At the interview, presumably they wouldn't ask you outright whether you think they should adopt or not - they'll just ask questions about their lifestyle and personality I guess and you just need to answer those honestly and leave it up to the adoption services to do the rest.

I do understand that this feels like a big responsibility to you though and it is good that you are taking it seriously of course - I can see that you have the best interests of the prospective child at heart

Gobbledigook Tue 26-Jul-05 20:06:43

X-postss - referring to Mud's 1st post there.

spidermama Tue 26-Jul-05 20:08:57

You could refuse to do it and say it's because you care about them and don't think they're making the right choice. You think it would blight THIER lives.
It's the truth, more or less?
Not easy to do, but then this isn't an easy situation is it?

SenoraPostrophe Tue 26-Jul-05 20:08:57

I agree with mud - she's put it better than me.

I asked about the baby/child thing because you have to remember that older babies and children don't always get adopted.

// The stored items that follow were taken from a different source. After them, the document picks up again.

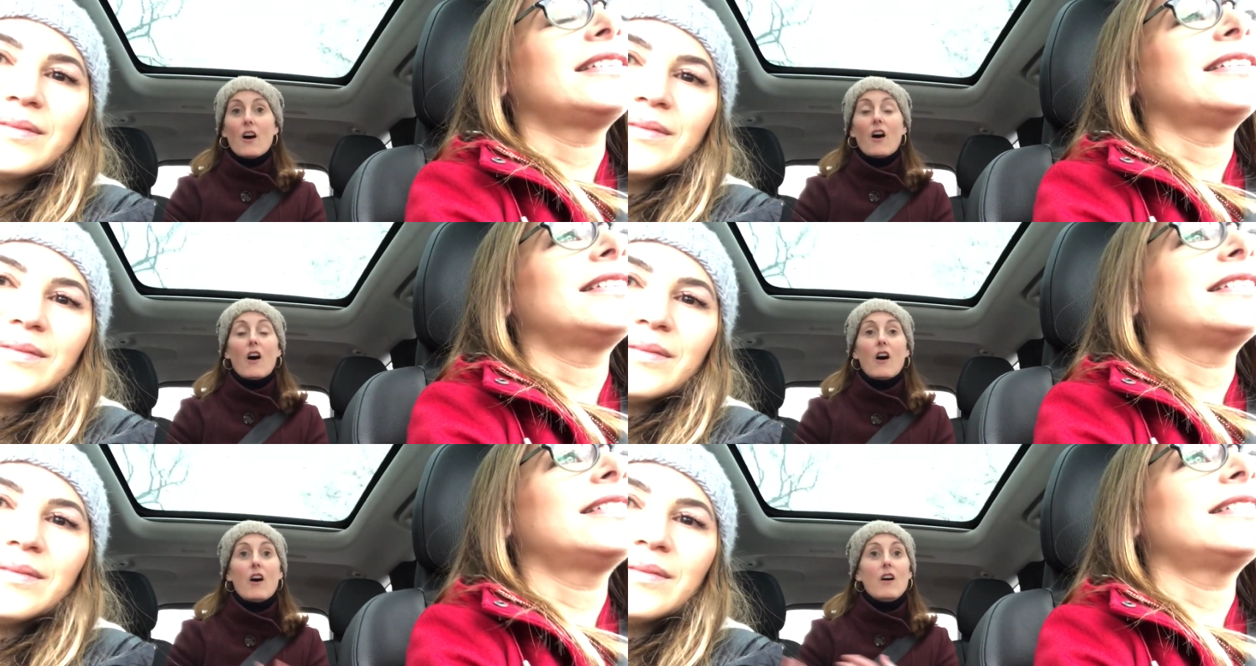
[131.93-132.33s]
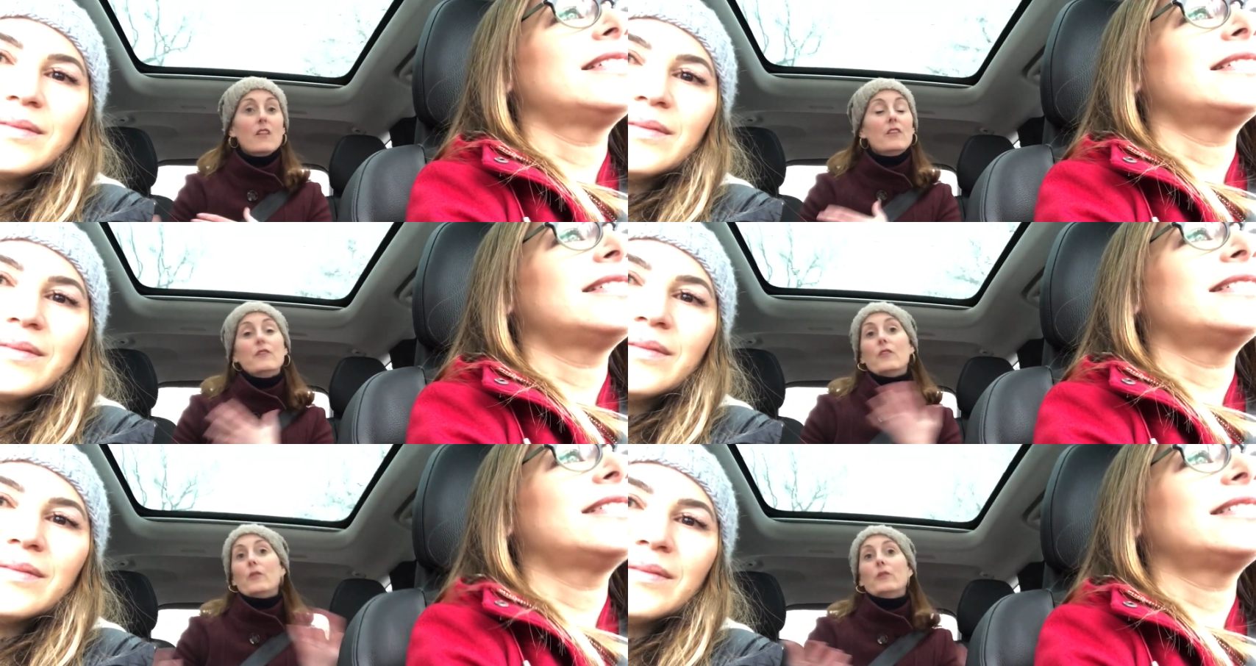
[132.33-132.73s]
Speaker 1: All
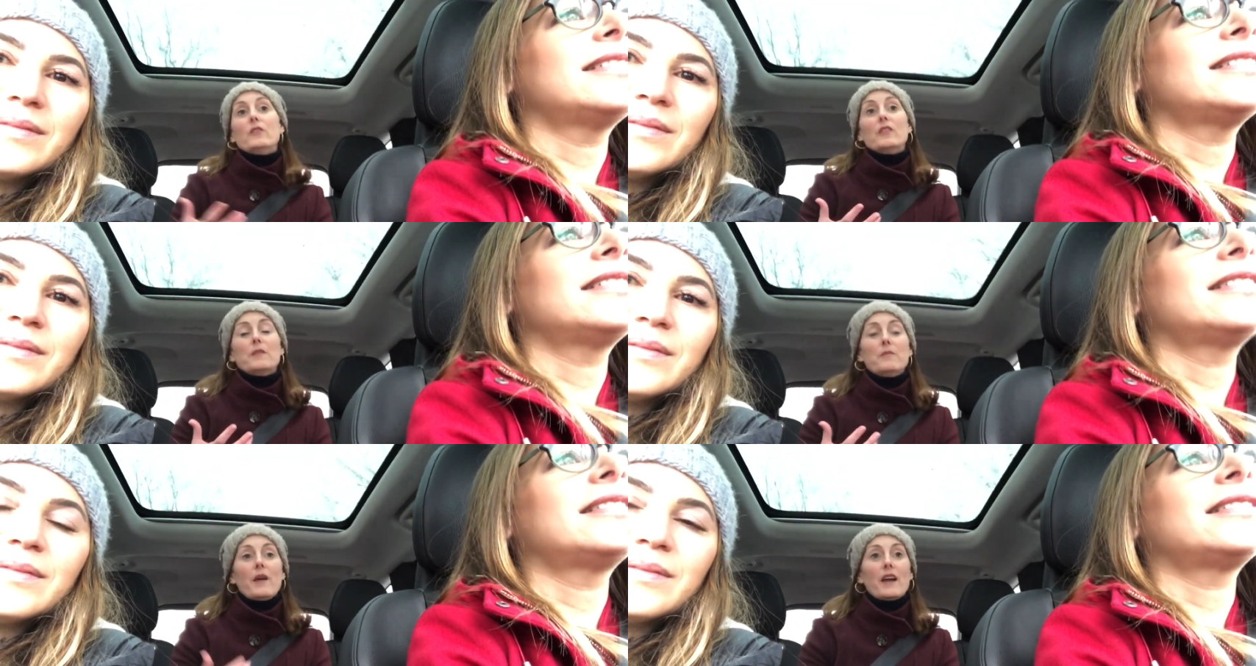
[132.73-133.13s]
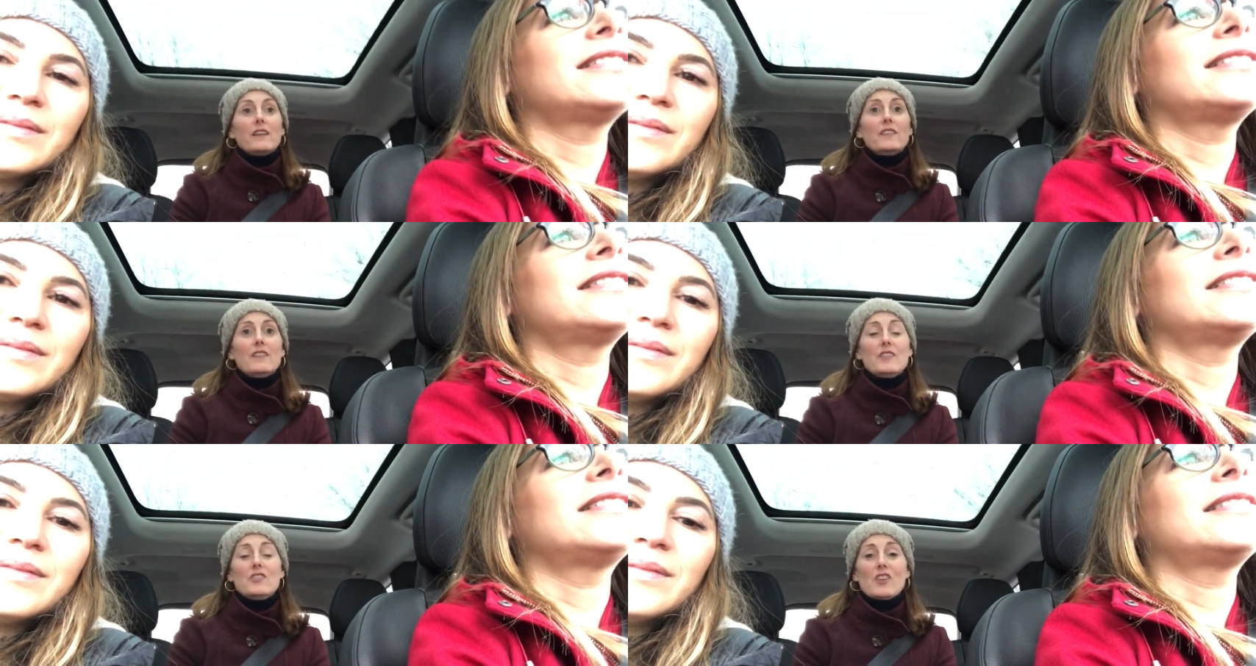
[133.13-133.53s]
of those link back
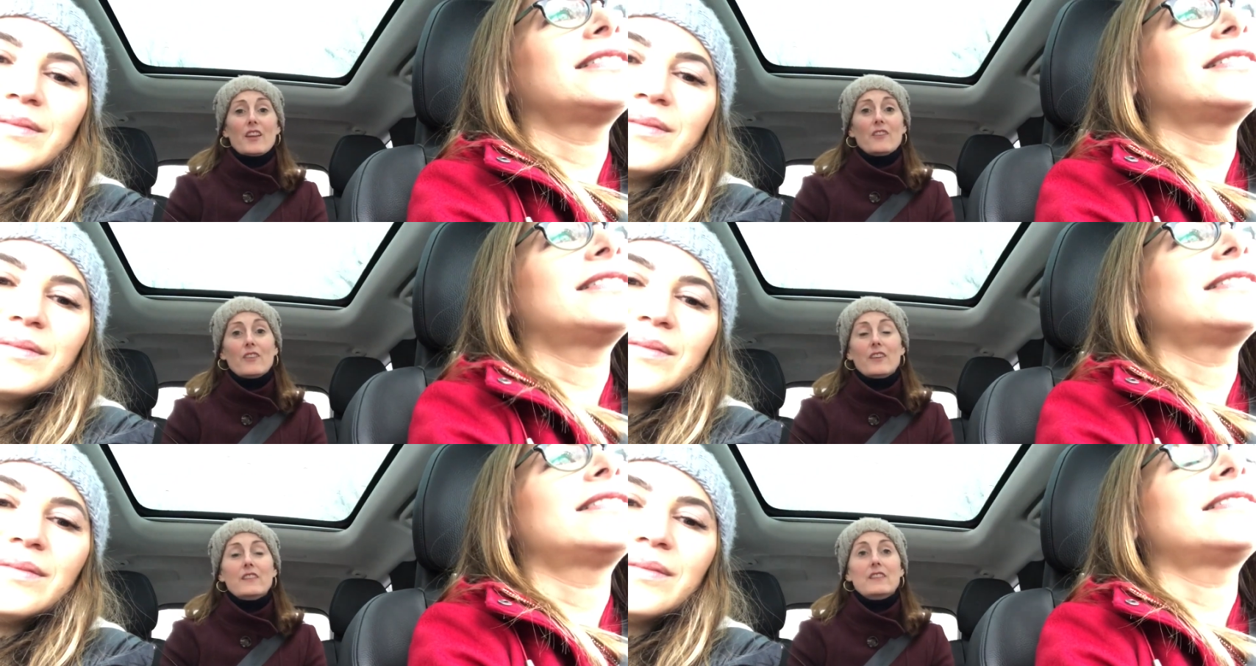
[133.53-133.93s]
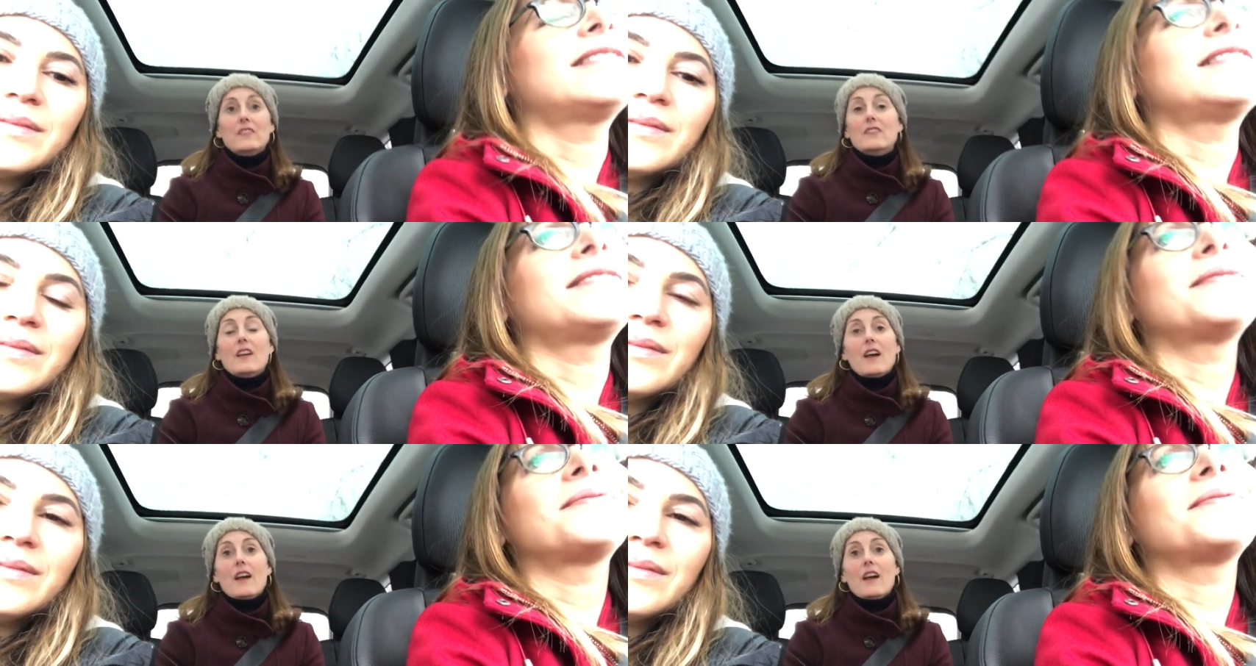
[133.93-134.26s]
to the generous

You seem to be worried that this couple won't provide quite such a good home as other adopters. But they'll provide a much better home than social services could by the sounds of it.

hiddenmum Tue 26-Jul-05 20:12:17

mud - i take offence at the "before you do any more damage" -i haven't done anything to "damage" the siutuation, i was just asking advice on how others would handle the situation, and the way you inferred about the kind of friend i am.

i do however agree with you on how you've put the rest of your post and that does help. i would like nothing more than for their motives to be genuine and if this is the caase i will do everything i can to help, i think i really need to say to dh that before we agree to this we should meet up for dinner or drinks and have a chat so we know more what their thinking plans etc are that way perhaps i'll get a better feel for how they truly feel

hiddenmum Tue 26-Jul-05 20:14:51

btw they are thinking of adopting from abroad (probably chinese) but i don't know why

kama Tue 26-Jul-05 20:18:14

Message withdrawn

LittleMissNaughty Tue 26-Jul-05 20:19:06

I also used to love going out, going on holiday and my career before having a baby. As soon as dd came along, my priorities changed. I'm sure it will be the same for your friends.